• Your assignment:
Each line below must be printed again exactly.

---+---

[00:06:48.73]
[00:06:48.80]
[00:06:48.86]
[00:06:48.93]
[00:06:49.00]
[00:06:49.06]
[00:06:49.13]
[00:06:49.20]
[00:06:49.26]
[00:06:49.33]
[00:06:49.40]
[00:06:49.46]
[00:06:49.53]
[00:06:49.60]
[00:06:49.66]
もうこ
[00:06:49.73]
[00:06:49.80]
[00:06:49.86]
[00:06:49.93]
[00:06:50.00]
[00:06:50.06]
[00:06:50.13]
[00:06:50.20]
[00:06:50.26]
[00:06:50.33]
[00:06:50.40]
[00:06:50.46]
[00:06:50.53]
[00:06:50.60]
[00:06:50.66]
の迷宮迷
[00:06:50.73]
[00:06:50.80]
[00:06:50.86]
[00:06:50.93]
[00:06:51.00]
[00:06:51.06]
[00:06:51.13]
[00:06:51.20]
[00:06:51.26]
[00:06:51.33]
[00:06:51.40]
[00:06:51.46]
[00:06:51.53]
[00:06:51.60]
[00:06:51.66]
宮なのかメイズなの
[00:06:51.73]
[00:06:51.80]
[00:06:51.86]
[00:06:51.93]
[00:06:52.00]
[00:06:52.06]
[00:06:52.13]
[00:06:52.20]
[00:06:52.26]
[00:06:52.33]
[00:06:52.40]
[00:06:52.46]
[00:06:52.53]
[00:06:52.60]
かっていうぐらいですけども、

---+---

• Solution for this problem:
[00:06:48.73]
[00:06:48.80]
[00:06:48.86]
[00:06:48.93]
[00:06:49.00]
[00:06:49.06]
[00:06:49.13]
[00:06:49.20]
[00:06:49.26]
[00:06:49.33]
[00:06:49.40]
[00:06:49.46]
[00:06:49.53]
[00:06:49.60]
[00:06:49.66]
もうこ
[00:06:49.73]
[00:06:49.80]
[00:06:49.86]
[00:06:49.93]
[00:06:50.00]
[00:06:50.06]
[00:06:50.13]
[00:06:50.20]
[00:06:50.26]
[00:06:50.33]
[00:06:50.40]
[00:06:50.46]
[00:06:50.53]
[00:06:50.60]
[00:06:50.66]
の迷宮迷
[00:06:50.73]
[00:06:50.80]
[00:06:50.86]
[00:06:50.93]
[00:06:51.00]
[00:06:51.06]
[00:06:51.13]
[00:06:51.20]
[00:06:51.26]
[00:06:51.33]
[00:06:51.40]
[00:06:51.46]
[00:06:51.53]
[00:06:51.60]
[00:06:51.66]
宮なのかメイズなの
[00:06:51.73]
[00:06:51.80]
[00:06:51.86]
[00:06:51.93]
[00:06:52.00]
[00:06:52.06]
[00:06:52.13]
[00:06:52.20]
[00:06:52.26]
[00:06:52.33]
[00:06:52.40]
[00:06:52.46]
[00:06:52.53]
[00:06:52.60]
かっていうぐらいですけども、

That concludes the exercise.